Thursday, November 6, 2014

When simple programming tasks become epic trials simply because you don't know what you're doing

I want to get some data from one part of my web program to another.  What I thought would be a trivial little task has turned into 7 and a half hours of work over the last week (counting blogging about it), which is not much shorter than the entire Lord of the Rings trilogy on Blu-Ray.  I'm going to tell you this saga because it is a very common happening with computer programming: you think you are (metaphorically) popping out for five minutes to drop your Netflix in the mailbox and grab some Mountain Dew and realize, days later, as you dodge orcs and hide from Nazgul, that you are guiding two hobbits with some Fingerhut ring and a stalker problem across Middle Earth and into Mordor.  This phenomenon plays hell with estimation, drives non-programmers batty, and goes a long way to explaining where there can be a 10x or 100x difference in productivity between two programmers.  We're going to go through my sad little example to try and give you, a non-programmer, a helpful peek into the abyss.  Don't worry, I'll blur all of the computer code.

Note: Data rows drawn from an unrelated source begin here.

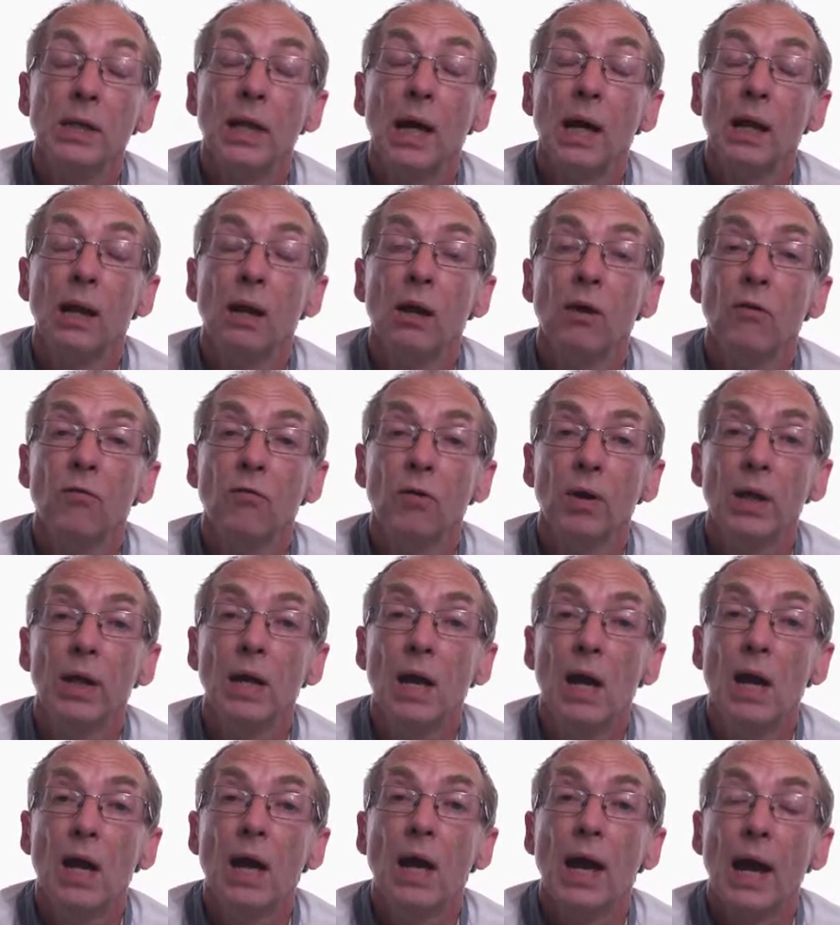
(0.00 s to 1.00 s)
that lovely
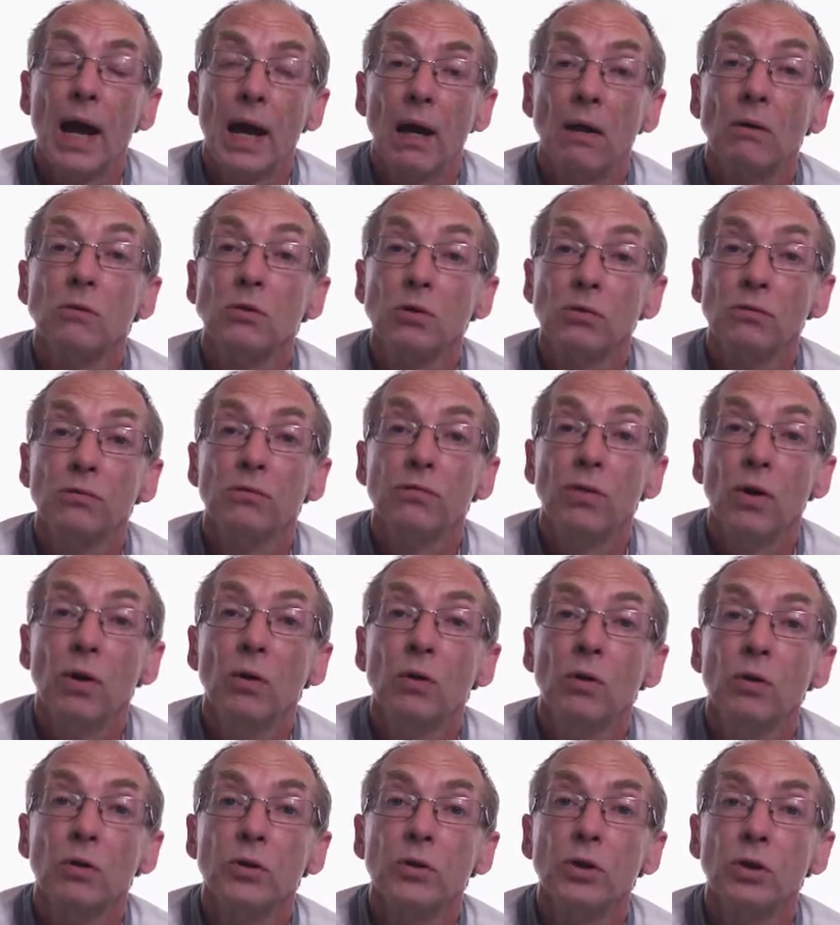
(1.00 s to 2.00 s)
out of
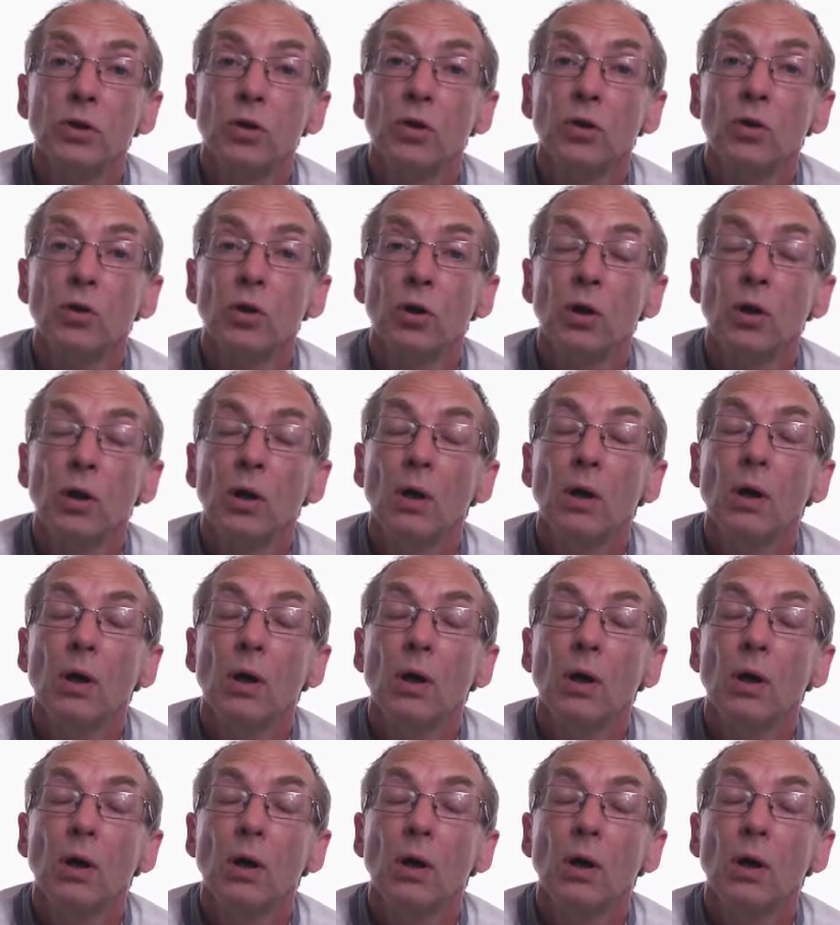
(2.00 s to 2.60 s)
focus look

Let's begin with a trailer featuring a scene from the third movie, when Sam and Frodo are dodging Shelob, the giant spider.  In my version, Frodo is played by the number 28, and Sam by 29.
<QueryDict: {u'notes': [u''], u'csrfmiddlewaretoken': [u'JJUhgrMzA3gtsMPnmzUsJYn4J6doONt4'], u'name': [u''], u'tags': [u'28', u'29']}>
See them stuck in Shelob's web?  I try to get them out of there using this magic incantation:
(Pdb) print self.request.GET["tags"]
And all I get is:
29
Obviously Sam can't go on without Frodo.  Our story cannot proceed.  Disaster!  Or, to abandon the increasingly tortured and confusing metaphor, I'm trying to complete Task 154, which visually is this:


This is a task from WhatNext, the nihilistic task management website that I've been progamming as a hobby, in between the knitting.  It's a task that has completely stalled progress for, as I've said, a week.

Our story begins with this innocent-seeming web page.  This is an example of the WhatNext task list:


See the little up and down arrows?  When you click, the task should move up or down.  And that works.  But.  I also have these nice tags, so that you can look at only a little bit of your list:

And I need to keep track of those tags for almost everything, or else things go wonky.  Which means, in the grossest terms, that that bit highlighted in the red box needs to go down where that red arrow is pointing.  AND IT WON'T GO THERE.

There are two kinds of programming: programming that does something never done before, and the other kind, re-inventing the wheel.  In a sense all programming is the first kind, because if something already does what you need, why not just use that?  There should never be a need for the second kind.  But in practice there are obstacles large and small.  For example, the program you need may be very expensive and you only need a fraction of what it does, so you take a cheaper program and try to extend it a little bit.  Or you have a Mac and the program that does what you need is only for Commodore 64.  This dilemma applies when you choose a program to use, and it applies when you are programming.  All programming is done on a foundation of what has come before; you don't typically rewrite an operating system, or email, or the alphabet.  And when you are creating a data-backed website, you are writing the same kind of program that everybody's been writing for two decades, which is only a slight change to client-server programs for decades before that, all the way back to mainframes and terminals.  So most of the idioms and patterns and best practices have been codified long since, in the form of standards but particularly in the form of languages and platforms and libraries.  One need only choose and master a platform in order to start out, in theory, 90% finished, with only the particulars of your situation remaining to be programmed.  So programming is typically not inventing a new solution to a problem; it's figuring out the most efficient ways to apply existing solutions to old problems for new customers.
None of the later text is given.